→ TASK DATA:
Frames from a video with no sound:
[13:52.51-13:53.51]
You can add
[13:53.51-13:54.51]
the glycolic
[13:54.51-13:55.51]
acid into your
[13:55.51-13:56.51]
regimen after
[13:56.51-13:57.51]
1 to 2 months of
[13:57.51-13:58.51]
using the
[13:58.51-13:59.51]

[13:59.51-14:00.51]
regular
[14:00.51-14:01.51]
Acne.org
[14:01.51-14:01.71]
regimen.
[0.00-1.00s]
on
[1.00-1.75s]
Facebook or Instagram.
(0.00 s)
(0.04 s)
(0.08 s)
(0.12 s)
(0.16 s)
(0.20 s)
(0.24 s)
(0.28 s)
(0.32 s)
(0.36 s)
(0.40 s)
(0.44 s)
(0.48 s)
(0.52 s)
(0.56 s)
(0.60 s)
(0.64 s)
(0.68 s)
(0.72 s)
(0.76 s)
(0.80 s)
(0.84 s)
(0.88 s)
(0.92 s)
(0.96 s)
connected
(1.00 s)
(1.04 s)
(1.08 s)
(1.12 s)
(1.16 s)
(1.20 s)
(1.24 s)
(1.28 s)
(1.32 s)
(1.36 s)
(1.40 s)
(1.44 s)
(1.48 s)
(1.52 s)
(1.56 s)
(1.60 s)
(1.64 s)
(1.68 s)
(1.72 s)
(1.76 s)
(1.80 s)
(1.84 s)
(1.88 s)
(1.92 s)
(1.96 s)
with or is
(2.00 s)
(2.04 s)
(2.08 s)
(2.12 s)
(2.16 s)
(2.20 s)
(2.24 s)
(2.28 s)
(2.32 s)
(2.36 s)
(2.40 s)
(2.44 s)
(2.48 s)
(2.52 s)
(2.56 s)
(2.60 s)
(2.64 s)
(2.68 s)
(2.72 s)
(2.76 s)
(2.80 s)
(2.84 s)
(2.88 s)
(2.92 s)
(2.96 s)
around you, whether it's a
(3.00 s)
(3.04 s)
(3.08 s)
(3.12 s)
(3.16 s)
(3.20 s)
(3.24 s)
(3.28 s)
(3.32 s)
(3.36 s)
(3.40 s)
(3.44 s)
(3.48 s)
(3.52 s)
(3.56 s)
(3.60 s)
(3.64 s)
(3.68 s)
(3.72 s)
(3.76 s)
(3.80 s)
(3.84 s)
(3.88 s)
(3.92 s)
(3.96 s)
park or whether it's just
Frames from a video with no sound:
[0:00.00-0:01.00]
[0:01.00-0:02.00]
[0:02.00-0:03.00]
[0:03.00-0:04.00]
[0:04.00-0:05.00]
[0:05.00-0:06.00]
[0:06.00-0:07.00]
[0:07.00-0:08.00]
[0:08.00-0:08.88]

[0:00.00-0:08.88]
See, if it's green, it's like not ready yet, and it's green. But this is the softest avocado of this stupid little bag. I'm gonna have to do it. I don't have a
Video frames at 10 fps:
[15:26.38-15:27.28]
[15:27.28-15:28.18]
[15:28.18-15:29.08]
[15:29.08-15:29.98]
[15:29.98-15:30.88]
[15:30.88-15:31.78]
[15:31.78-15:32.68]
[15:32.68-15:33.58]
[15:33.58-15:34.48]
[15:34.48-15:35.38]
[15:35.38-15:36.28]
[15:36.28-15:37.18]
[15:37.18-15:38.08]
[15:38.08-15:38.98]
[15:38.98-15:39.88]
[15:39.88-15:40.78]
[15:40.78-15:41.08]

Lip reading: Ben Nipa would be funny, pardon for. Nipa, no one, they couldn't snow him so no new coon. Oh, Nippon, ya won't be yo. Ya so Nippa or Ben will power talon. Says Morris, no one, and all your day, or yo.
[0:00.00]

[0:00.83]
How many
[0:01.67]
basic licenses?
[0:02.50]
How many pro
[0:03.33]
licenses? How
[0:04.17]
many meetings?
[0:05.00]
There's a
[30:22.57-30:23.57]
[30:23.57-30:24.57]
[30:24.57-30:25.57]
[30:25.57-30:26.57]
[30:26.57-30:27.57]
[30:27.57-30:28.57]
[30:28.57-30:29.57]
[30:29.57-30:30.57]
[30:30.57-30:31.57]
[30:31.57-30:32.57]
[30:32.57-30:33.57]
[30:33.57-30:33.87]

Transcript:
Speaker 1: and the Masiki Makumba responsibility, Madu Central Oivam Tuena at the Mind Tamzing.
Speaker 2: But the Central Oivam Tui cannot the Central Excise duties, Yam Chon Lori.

→ WHAT THIS TASK INVOLVES: A verbatim copy of every entry is needed.

→ RESPONSE:
Frames from a video with no sound:
[13:52.51-13:53.51]
You can add
[13:53.51-13:54.51]
the glycolic
[13:54.51-13:55.51]
acid into your
[13:55.51-13:56.51]
regimen after
[13:56.51-13:57.51]
1 to 2 months of
[13:57.51-13:58.51]
using the
[13:58.51-13:59.51]

[13:59.51-14:00.51]
regular
[14:00.51-14:01.51]
Acne.org
[14:01.51-14:01.71]
regimen.
[0.00-1.00s]
on
[1.00-1.75s]
Facebook or Instagram.
(0.00 s)
(0.04 s)
(0.08 s)
(0.12 s)
(0.16 s)
(0.20 s)
(0.24 s)
(0.28 s)
(0.32 s)
(0.36 s)
(0.40 s)
(0.44 s)
(0.48 s)
(0.52 s)
(0.56 s)
(0.60 s)
(0.64 s)
(0.68 s)
(0.72 s)
(0.76 s)
(0.80 s)
(0.84 s)
(0.88 s)
(0.92 s)
(0.96 s)
connected
(1.00 s)
(1.04 s)
(1.08 s)
(1.12 s)
(1.16 s)
(1.20 s)
(1.24 s)
(1.28 s)
(1.32 s)
(1.36 s)
(1.40 s)
(1.44 s)
(1.48 s)
(1.52 s)
(1.56 s)
(1.60 s)
(1.64 s)
(1.68 s)
(1.72 s)
(1.76 s)
(1.80 s)
(1.84 s)
(1.88 s)
(1.92 s)
(1.96 s)
with or is
(2.00 s)
(2.04 s)
(2.08 s)
(2.12 s)
(2.16 s)
(2.20 s)
(2.24 s)
(2.28 s)
(2.32 s)
(2.36 s)
(2.40 s)
(2.44 s)
(2.48 s)
(2.52 s)
(2.56 s)
(2.60 s)
(2.64 s)
(2.68 s)
(2.72 s)
(2.76 s)
(2.80 s)
(2.84 s)
(2.88 s)
(2.92 s)
(2.96 s)
around you, whether it's a
(3.00 s)
(3.04 s)
(3.08 s)
(3.12 s)
(3.16 s)
(3.20 s)
(3.24 s)
(3.28 s)
(3.32 s)
(3.36 s)
(3.40 s)
(3.44 s)
(3.48 s)
(3.52 s)
(3.56 s)
(3.60 s)
(3.64 s)
(3.68 s)
(3.72 s)
(3.76 s)
(3.80 s)
(3.84 s)
(3.88 s)
(3.92 s)
(3.96 s)
park or whether it's just
Frames from a video with no sound:
[0:00.00-0:01.00]
[0:01.00-0:02.00]
[0:02.00-0:03.00]
[0:03.00-0:04.00]
[0:04.00-0:05.00]
[0:05.00-0:06.00]
[0:06.00-0:07.00]
[0:07.00-0:08.00]
[0:08.00-0:08.88]

[0:00.00-0:08.88]
See, if it's green, it's like not ready yet, and it's green. But this is the softest avocado of this stupid little bag. I'm gonna have to do it. I don't have a
Video frames at 10 fps:
[15:26.38-15:27.28]
[15:27.28-15:28.18]
[15:28.18-15:29.08]
[15:29.08-15:29.98]
[15:29.98-15:30.88]
[15:30.88-15:31.78]
[15:31.78-15:32.68]
[15:32.68-15:33.58]
[15:33.58-15:34.48]
[15:34.48-15:35.38]
[15:35.38-15:36.28]
[15:36.28-15:37.18]
[15:37.18-15:38.08]
[15:38.08-15:38.98]
[15:38.98-15:39.88]
[15:39.88-15:40.78]
[15:40.78-15:41.08]

Lip reading: Ben Nipa would be funny, pardon for. Nipa, no one, they couldn't snow him so no new coon. Oh, Nippon, ya won't be yo. Ya so Nippa or Ben will power talon. Says Morris, no one, and all your day, or yo.
[0:00.00]

[0:00.83]
How many
[0:01.67]
basic licenses?
[0:02.50]
How many pro
[0:03.33]
licenses? How
[0:04.17]
many meetings?
[0:05.00]
There's a
[30:22.57-30:23.57]
[30:23.57-30:24.57]
[30:24.57-30:25.57]
[30:25.57-30:26.57]
[30:26.57-30:27.57]
[30:27.57-30:28.57]
[30:28.57-30:29.57]
[30:29.57-30:30.57]
[30:30.57-30:31.57]
[30:31.57-30:32.57]
[30:32.57-30:33.57]
[30:33.57-30:33.87]

Transcript:
Speaker 1: and the Masiki Makumba responsibility, Madu Central Oivam Tuena at the Mind Tamzing.
Speaker 2: But the Central Oivam Tui cannot the Central Excise duties, Yam Chon Lori.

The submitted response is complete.